Cache Architecture Exploration for Memory-Intensive Kernels
Evaluating cache hierarchy, associativity, and block-size trade-offs using Intel PIN and a Python-based cache simulator

Project Overview
This project analyzed cache-system behavior for memory-intensive 2D tensor workloads by developing and profiling three kernels: scatter, gather, and convolution. The study used Intel PIN to capture memory-access traces and a Python-based cache simulator to evaluate how different cache configurations affect hit rate, miss rate, and average memory access time (AMAT). The experiments varied cache hierarchy depth, L2 associativity, and L2 block size to understand performance trends across multiple workload patterns.

Assignment_1_938663164.pdf

Key Features

🖥️ Multiple Workloads: Implemented and evaluated scatter, gather, and convolution kernels on 256×256 input tensors.

⚙️ Configurable Cache Parameters: Studied the impact of cache hierarchy depth, cache blocks, and associativity, with L2 associativity swept from 2-way to 8-way and L2 block size varied from 32 to 128.

🔄 Trace-Driven Evaluation: Generated read/write traces using Intel PIN and passed them into a high-level cache simulator for architecture analysis.

📊 Performance Metrics: Compared hit rate, miss rate, number of hits, and AMAT across different workloads and cache settings.

Research Contributions

Identified how deeper cache hierarchies substantially reduce L1 AMAT across all three workloads.
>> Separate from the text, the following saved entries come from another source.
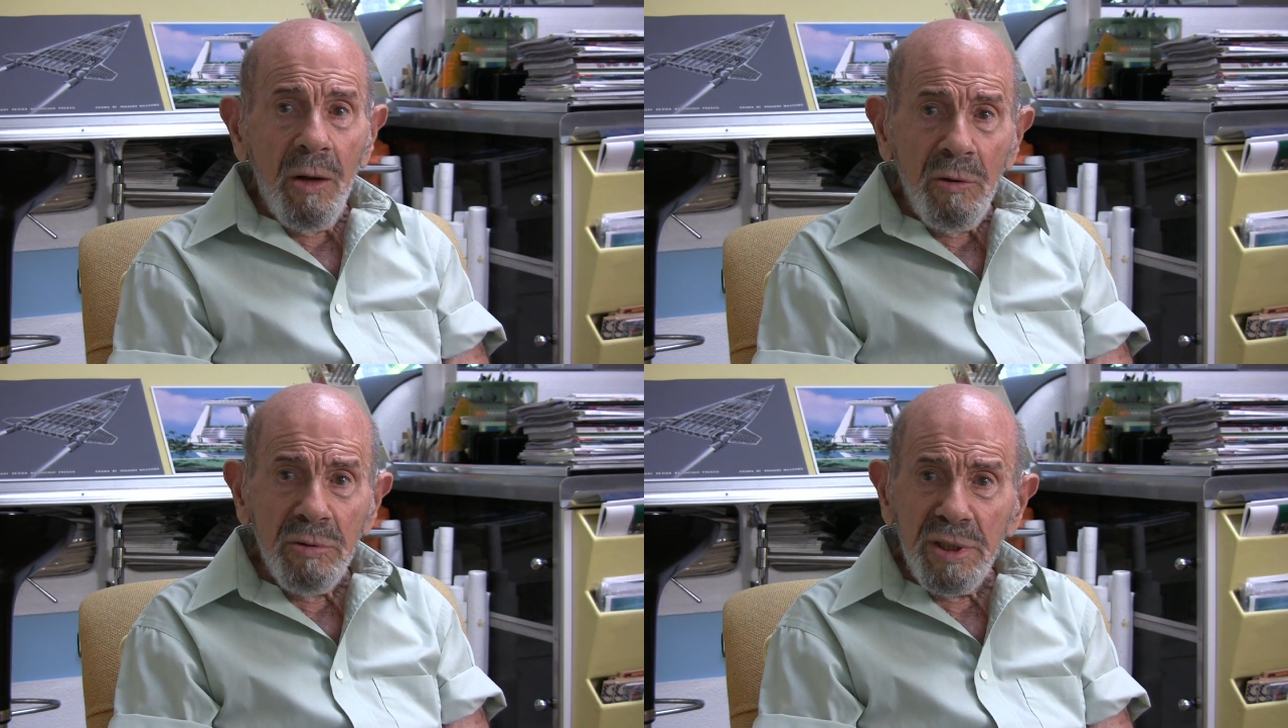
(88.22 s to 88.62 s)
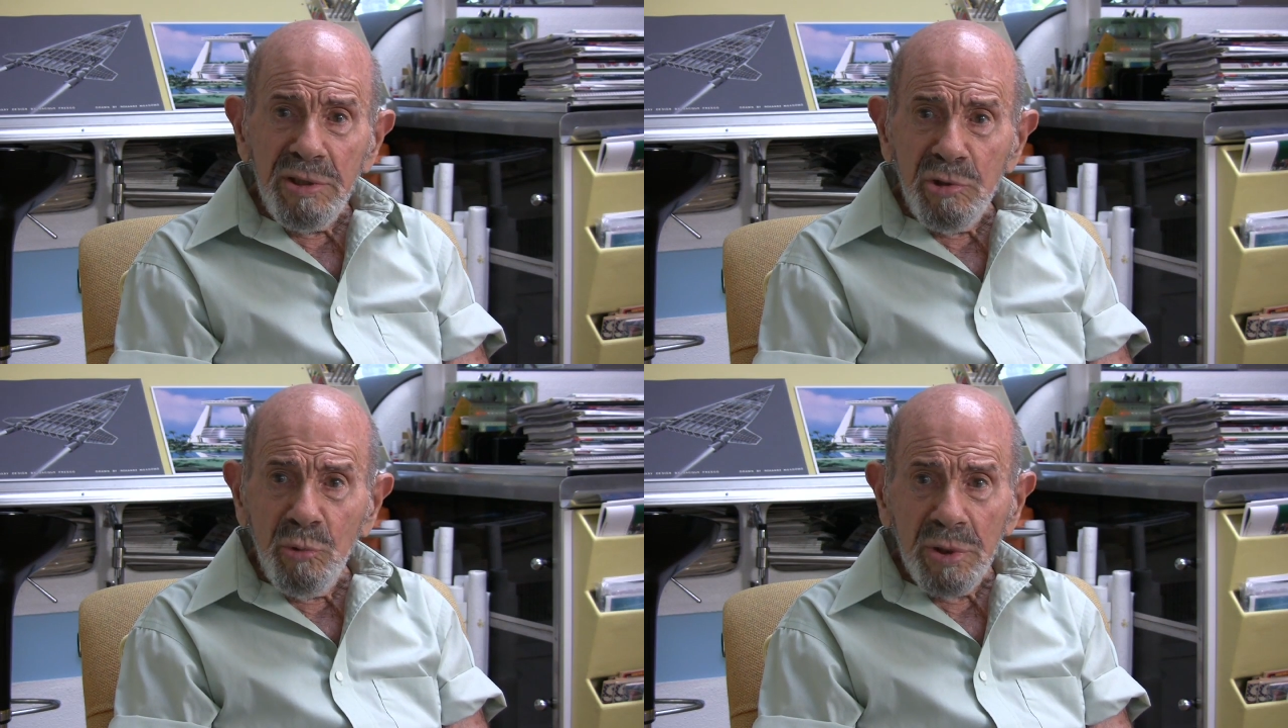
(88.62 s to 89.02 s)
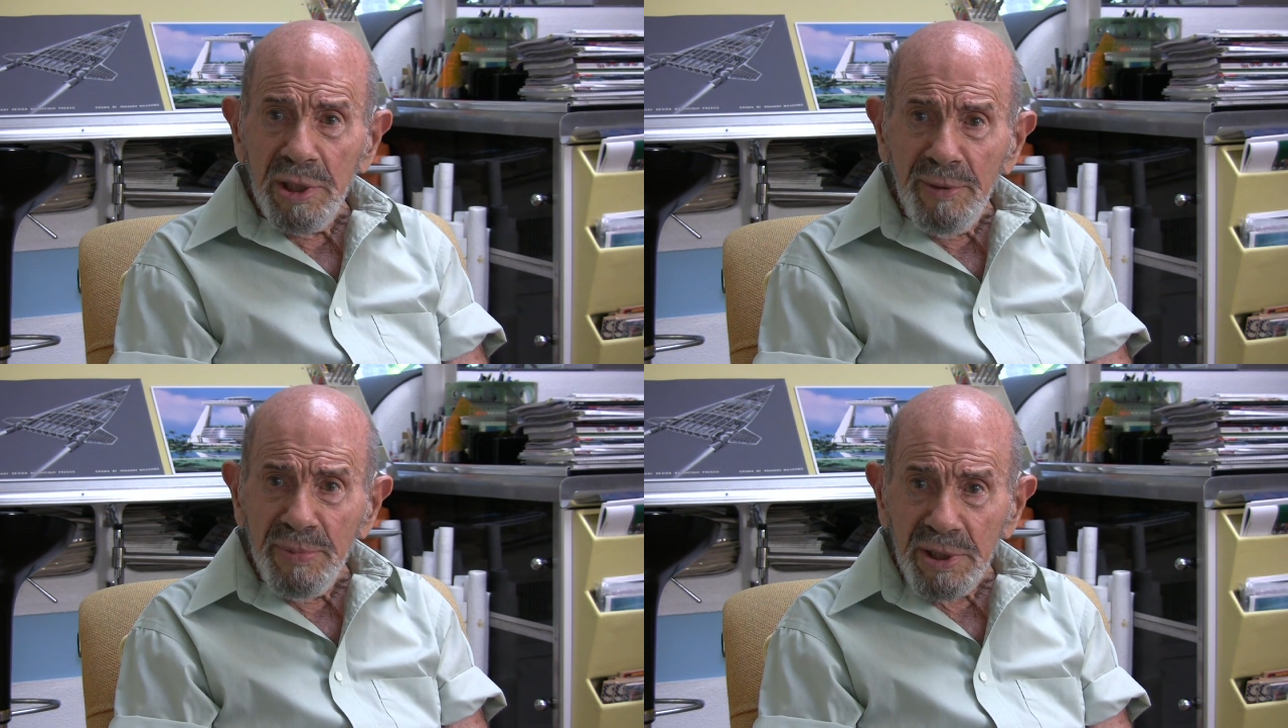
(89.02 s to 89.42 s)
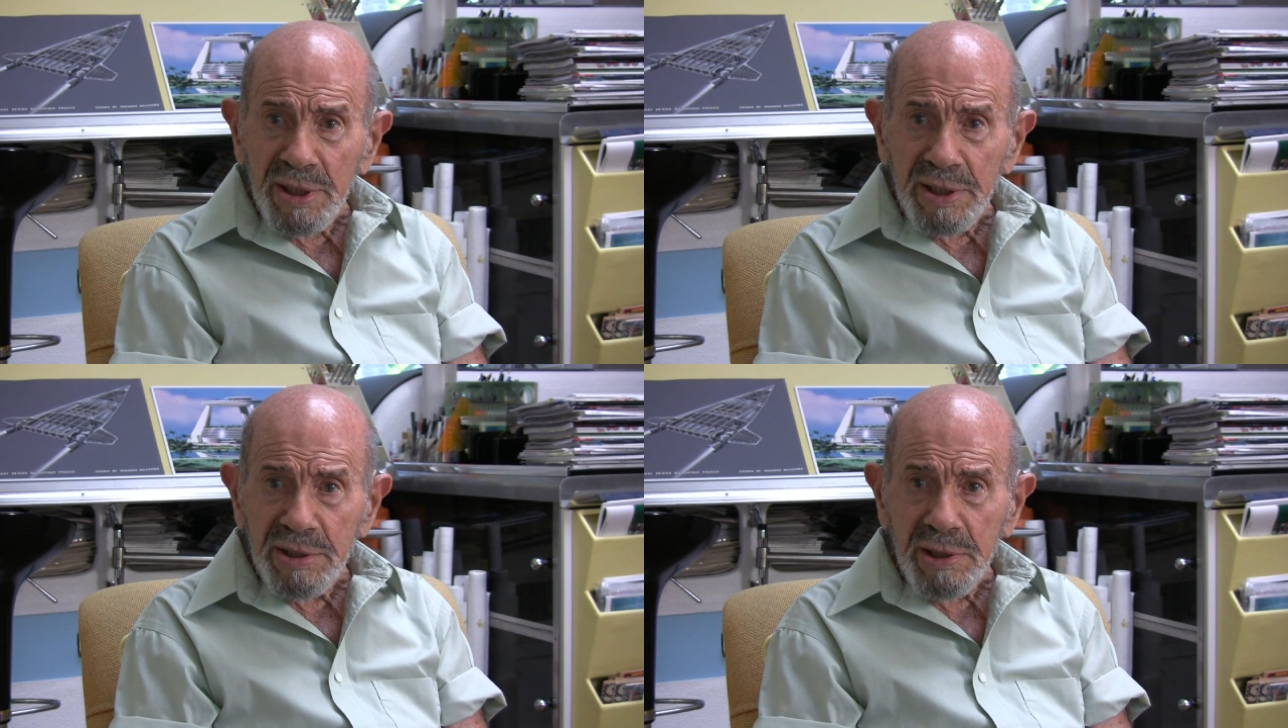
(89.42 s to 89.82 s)
only to a limited
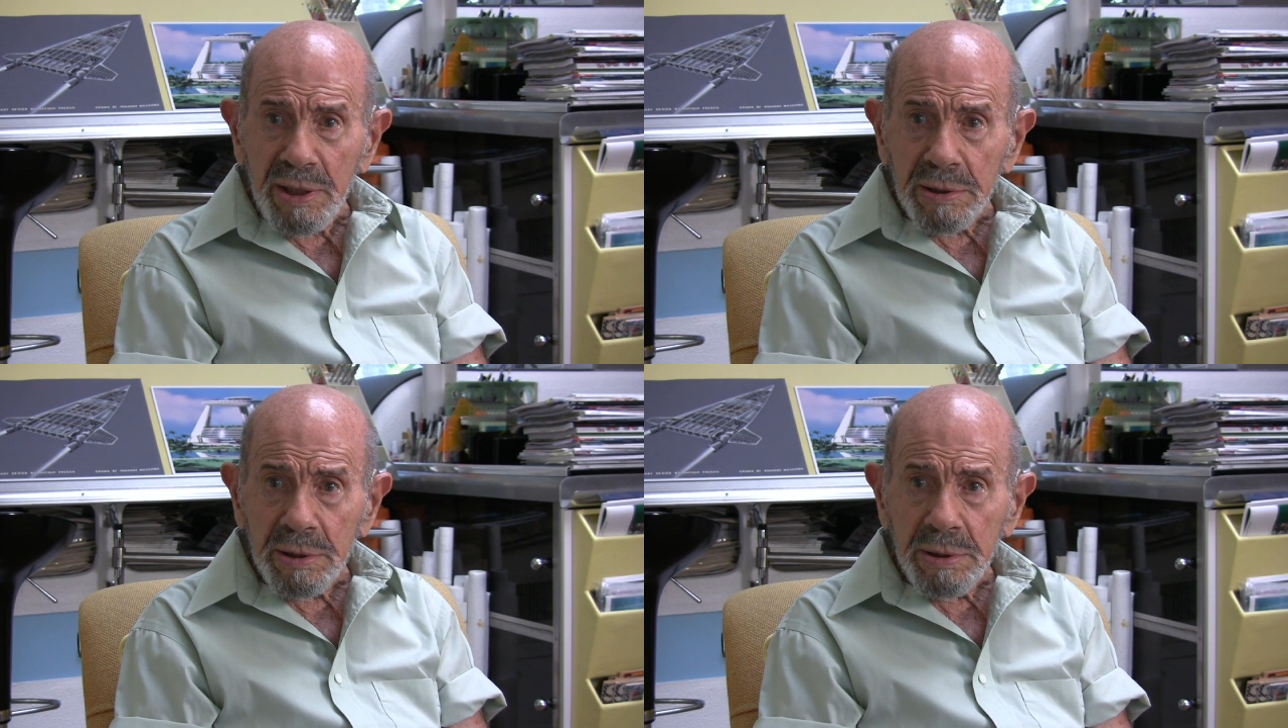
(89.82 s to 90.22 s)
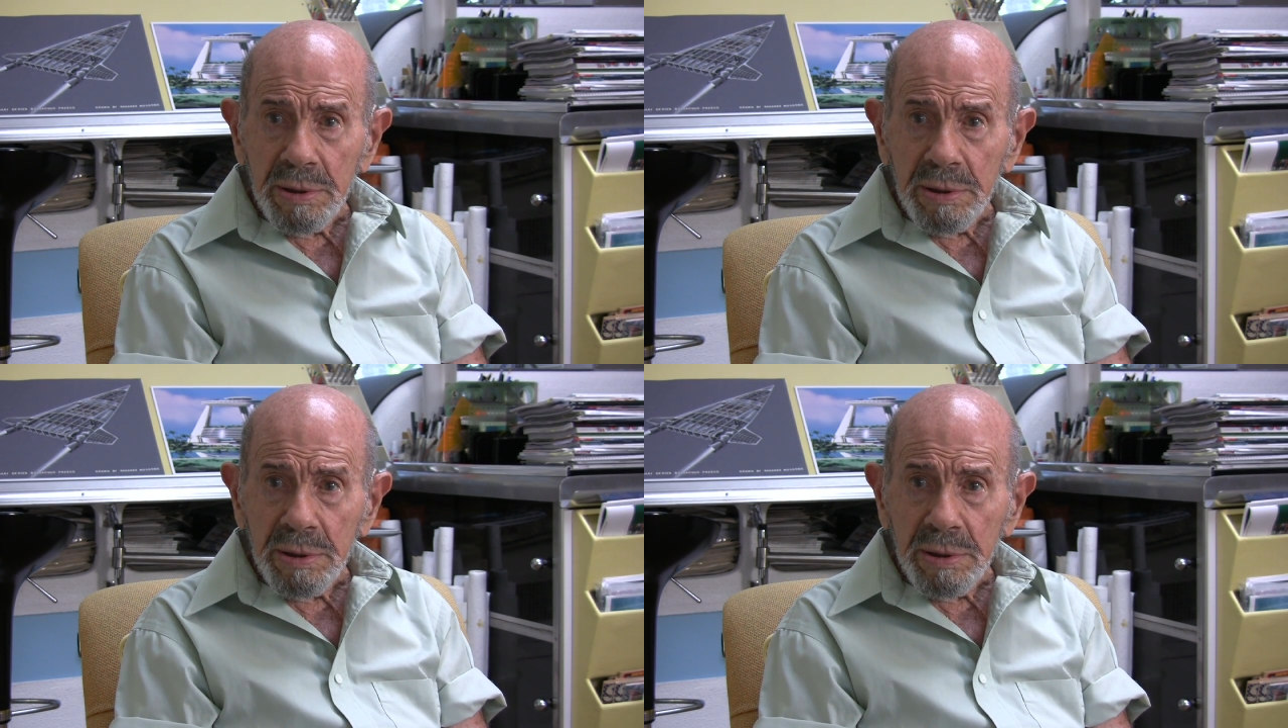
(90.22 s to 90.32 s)
extent.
For scatter, AMAT drops from 198.48 with only L1 to 38.6 with L1+L2+L3; for gather, it drops from 205.99 to 37.7; and for convolution, it falls from 114.8 to 10.09.
Showed that increasing L2 associativity improves L2 behavior by reducing conflicts, while in some cases L3 hit rate decreases because more useful data is captured earlier in L2. This trend was explicitly observed in both scatter and gather analyses.
Demonstrated that increasing L2 block size consistently reduces miss rate by exploiting spatial locality. In scatter, miss rate decreases from 64 to 17.7 as block size increases from 32 to 128; in gather, it decreases from 52.9 to 16.3; and in convolution, from 28.4 to 8.5.

Technical Achievements

Developed C++ kernels for scatter, gather, and convolution, then integrated them with Intel PIN trace generation and a Python cache-simulation workflow. The assignment setup specifically required C++ kernels, Intel PIN, and a Python-based cache simulator.
Used configurable YAML-based simulator settings to sweep cache hierarchy depth, block count, and associativity, enabling systematic architectural comparison across workloads.
Captured workload-specific cache trends rather than treating all kernels the same, showing that scatter, gather, and convolution stress the memory hierarchy differently.

Tools and Software Used

C++ for implementing the scatter, gather, and convolution kernels.
Intel PIN for dynamic instrumentation and memory-trace generation.
Python for running the cache simulator and utility scripts.
Python-based Cache Simulator from the provided simulation framework.
YAML configuration files for modifying multilevel cache parameters.
GCC / g++ for compiling the workload kernels.
Linux / W135 lab machines or local x86 systems as the execution environment.

Applications

Computer Architecture Research: Understanding how workload behavior interacts with cache hierarchy design.
Performance Optimization: Identifying better cache configurations for memory-intensive kernels using trace-driven simulation.
Hardware-Software Co-Design: Connecting application access patterns with architectural decisions such as associativity, capacity, and hierarchy depth.

Impact and Recognition

This project provided a practical study of how real workload access patterns influence cache performance. The results showed that deeper cache hierarchies significantly reduce AMAT, higher associativity can improve upper-level cache effectiveness, and larger block sizes can lower miss rate by exploiting spatial locality. Overall, the work strengthened understanding of workload-aware cache design and demonstrated a complete trace-driven architecture evaluation flow from kernel development to simulator-based analysis.